**Instructions for the task:** Working from the records below, repeat exactly the lines starting at the line that contains "[00:00:02.68]" and ending at the line that contains "[00:00:03.72]", inclusive.

** Records for the task follows **

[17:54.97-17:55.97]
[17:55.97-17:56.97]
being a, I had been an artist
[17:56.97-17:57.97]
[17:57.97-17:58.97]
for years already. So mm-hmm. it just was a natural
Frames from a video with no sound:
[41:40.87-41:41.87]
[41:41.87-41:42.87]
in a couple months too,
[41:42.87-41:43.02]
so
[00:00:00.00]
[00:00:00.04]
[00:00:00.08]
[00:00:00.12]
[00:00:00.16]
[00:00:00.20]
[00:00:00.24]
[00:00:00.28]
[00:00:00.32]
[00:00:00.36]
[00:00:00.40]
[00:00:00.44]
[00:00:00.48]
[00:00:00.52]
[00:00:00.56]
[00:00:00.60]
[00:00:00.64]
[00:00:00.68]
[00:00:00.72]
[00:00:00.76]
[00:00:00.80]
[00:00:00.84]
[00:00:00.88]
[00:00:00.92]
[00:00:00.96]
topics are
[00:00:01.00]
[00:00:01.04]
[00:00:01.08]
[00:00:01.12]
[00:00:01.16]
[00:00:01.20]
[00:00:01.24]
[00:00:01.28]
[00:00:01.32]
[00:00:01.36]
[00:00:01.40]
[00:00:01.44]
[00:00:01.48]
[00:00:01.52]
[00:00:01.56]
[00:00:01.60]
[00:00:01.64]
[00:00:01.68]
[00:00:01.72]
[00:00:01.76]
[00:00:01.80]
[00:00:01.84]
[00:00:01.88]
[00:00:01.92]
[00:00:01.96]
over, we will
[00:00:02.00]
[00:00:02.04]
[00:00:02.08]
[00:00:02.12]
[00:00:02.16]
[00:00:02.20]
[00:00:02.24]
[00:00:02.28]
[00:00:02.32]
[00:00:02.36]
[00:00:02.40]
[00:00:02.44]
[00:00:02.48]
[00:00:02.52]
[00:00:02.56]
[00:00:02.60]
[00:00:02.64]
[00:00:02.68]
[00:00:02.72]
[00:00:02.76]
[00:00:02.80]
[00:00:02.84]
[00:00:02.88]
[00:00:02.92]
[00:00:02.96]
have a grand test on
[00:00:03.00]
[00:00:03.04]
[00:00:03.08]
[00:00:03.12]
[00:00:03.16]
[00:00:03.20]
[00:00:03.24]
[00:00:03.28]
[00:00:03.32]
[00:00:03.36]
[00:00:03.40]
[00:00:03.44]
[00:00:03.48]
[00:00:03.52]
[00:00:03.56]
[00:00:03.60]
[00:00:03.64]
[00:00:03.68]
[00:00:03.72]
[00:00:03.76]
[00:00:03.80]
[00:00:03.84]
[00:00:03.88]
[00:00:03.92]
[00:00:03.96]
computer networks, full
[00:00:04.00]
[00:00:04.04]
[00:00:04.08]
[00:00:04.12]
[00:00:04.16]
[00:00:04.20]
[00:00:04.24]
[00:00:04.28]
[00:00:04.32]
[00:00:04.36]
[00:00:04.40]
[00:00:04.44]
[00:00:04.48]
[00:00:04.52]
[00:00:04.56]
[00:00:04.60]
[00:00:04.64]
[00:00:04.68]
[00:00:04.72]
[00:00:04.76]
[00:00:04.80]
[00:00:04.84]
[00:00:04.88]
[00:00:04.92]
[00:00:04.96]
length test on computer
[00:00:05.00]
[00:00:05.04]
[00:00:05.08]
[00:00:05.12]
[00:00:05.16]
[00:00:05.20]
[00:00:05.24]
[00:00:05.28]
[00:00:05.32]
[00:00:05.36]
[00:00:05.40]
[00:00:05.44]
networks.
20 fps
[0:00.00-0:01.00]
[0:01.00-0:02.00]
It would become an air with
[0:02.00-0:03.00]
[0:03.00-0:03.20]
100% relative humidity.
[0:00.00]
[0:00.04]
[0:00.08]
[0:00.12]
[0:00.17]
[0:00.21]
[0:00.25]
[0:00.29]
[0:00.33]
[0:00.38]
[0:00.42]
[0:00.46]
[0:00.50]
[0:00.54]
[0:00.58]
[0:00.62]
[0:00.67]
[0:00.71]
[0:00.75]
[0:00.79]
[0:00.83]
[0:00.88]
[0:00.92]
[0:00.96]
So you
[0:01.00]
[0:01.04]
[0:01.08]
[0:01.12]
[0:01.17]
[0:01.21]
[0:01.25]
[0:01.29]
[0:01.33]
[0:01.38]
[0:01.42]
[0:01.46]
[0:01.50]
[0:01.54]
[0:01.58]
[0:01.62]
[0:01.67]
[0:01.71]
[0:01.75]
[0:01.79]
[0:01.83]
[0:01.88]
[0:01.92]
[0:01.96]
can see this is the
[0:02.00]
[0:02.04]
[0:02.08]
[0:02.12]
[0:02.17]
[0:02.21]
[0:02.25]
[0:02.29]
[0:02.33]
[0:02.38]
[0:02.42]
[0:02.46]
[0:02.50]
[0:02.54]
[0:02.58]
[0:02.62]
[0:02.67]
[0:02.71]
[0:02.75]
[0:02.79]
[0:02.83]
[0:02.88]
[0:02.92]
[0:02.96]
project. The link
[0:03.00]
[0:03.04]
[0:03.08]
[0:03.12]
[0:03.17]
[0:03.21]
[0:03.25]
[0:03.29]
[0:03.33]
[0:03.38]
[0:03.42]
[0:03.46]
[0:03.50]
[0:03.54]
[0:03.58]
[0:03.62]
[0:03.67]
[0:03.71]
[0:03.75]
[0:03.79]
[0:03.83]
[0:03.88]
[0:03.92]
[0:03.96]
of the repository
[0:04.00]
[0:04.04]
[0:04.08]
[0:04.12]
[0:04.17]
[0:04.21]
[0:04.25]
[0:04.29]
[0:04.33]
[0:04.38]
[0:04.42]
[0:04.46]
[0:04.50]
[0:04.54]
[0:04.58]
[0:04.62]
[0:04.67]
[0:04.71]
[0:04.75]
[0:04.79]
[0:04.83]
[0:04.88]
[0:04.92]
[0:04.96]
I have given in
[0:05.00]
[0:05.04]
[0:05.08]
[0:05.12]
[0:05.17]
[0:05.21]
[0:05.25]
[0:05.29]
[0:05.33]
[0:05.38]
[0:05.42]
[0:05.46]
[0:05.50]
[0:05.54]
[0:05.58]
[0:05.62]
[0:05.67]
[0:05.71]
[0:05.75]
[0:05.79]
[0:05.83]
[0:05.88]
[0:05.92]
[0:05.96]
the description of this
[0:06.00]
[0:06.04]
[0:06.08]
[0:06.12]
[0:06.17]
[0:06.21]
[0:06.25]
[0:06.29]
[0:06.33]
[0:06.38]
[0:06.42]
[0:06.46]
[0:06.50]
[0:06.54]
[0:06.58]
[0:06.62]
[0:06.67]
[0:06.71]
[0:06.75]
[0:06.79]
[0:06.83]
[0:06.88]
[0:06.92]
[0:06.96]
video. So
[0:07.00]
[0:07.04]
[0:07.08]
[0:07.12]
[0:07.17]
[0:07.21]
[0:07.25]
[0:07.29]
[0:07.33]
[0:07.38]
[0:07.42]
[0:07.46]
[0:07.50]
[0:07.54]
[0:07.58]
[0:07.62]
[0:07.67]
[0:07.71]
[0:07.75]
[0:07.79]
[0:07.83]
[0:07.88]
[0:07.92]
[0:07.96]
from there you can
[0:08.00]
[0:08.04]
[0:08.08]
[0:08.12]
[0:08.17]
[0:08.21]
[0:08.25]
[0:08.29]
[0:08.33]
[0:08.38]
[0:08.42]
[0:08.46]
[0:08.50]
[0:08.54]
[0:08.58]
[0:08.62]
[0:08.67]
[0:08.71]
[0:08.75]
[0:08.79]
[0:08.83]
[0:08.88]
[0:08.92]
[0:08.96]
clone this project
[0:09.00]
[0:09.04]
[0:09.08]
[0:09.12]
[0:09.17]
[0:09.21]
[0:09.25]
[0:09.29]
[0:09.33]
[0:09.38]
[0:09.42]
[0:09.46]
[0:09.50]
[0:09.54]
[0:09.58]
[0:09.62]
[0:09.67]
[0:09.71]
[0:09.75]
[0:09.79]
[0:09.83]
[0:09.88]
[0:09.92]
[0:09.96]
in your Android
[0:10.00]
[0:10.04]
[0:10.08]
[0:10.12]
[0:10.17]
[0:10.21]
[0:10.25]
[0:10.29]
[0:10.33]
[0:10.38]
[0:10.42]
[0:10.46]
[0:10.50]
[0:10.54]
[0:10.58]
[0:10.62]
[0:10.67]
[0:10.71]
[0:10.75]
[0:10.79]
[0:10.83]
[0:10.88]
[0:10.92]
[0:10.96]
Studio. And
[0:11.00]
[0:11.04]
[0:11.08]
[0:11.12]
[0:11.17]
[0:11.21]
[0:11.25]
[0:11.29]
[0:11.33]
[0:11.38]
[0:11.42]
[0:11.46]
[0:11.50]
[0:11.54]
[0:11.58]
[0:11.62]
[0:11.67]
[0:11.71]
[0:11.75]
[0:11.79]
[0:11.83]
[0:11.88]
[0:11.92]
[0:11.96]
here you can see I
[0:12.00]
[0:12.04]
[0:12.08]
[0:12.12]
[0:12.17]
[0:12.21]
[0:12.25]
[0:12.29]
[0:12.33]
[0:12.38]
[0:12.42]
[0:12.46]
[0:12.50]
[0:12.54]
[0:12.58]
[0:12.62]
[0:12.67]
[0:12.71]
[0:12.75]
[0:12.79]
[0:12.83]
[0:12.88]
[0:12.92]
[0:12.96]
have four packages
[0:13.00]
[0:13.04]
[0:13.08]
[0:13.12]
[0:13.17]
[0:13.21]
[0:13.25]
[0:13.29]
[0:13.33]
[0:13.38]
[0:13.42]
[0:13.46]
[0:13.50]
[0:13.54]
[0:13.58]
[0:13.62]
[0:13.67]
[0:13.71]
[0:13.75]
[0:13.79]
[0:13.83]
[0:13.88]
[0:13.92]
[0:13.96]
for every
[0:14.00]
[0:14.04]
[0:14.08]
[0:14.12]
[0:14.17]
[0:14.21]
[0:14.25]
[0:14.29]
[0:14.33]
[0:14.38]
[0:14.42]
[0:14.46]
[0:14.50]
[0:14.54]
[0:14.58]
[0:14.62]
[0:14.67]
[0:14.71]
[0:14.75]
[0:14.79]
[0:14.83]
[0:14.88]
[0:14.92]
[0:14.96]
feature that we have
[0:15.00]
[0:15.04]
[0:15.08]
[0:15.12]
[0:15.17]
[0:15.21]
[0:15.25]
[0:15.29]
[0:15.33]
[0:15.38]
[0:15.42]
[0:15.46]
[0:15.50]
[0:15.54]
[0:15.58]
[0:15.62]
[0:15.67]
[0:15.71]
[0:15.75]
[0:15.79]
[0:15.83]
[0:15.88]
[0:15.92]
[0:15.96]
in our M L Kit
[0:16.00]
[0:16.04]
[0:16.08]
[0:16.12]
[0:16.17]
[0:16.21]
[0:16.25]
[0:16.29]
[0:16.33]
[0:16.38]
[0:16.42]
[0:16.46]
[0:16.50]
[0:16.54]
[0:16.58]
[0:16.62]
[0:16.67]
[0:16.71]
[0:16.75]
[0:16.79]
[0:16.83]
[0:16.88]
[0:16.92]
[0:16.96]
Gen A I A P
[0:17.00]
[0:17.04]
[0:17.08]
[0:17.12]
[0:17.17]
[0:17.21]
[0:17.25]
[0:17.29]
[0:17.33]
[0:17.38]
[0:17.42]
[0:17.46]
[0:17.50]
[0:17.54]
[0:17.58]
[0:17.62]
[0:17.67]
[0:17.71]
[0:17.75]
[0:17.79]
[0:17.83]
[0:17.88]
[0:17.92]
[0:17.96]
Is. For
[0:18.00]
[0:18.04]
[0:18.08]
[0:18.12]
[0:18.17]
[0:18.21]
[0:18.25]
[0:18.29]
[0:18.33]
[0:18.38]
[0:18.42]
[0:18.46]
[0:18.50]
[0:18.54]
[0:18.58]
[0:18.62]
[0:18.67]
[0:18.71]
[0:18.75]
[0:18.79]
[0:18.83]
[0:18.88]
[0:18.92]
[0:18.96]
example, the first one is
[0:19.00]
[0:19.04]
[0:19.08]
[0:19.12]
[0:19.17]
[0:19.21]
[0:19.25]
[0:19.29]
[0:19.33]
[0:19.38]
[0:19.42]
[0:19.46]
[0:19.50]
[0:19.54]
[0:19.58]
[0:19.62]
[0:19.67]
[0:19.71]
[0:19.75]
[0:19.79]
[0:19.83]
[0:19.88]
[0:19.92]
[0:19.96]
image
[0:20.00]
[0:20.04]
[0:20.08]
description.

** End of Records for the task **

**Exercise answer:**
[00:00:02.68]
[00:00:02.72]
[00:00:02.76]
[00:00:02.80]
[00:00:02.84]
[00:00:02.88]
[00:00:02.92]
[00:00:02.96]
have a grand test on
[00:00:03.00]
[00:00:03.04]
[00:00:03.08]
[00:00:03.12]
[00:00:03.16]
[00:00:03.20]
[00:00:03.24]
[00:00:03.28]
[00:00:03.32]
[00:00:03.36]
[00:00:03.40]
[00:00:03.44]
[00:00:03.48]
[00:00:03.52]
[00:00:03.56]
[00:00:03.60]
[00:00:03.64]
[00:00:03.68]
[00:00:03.72]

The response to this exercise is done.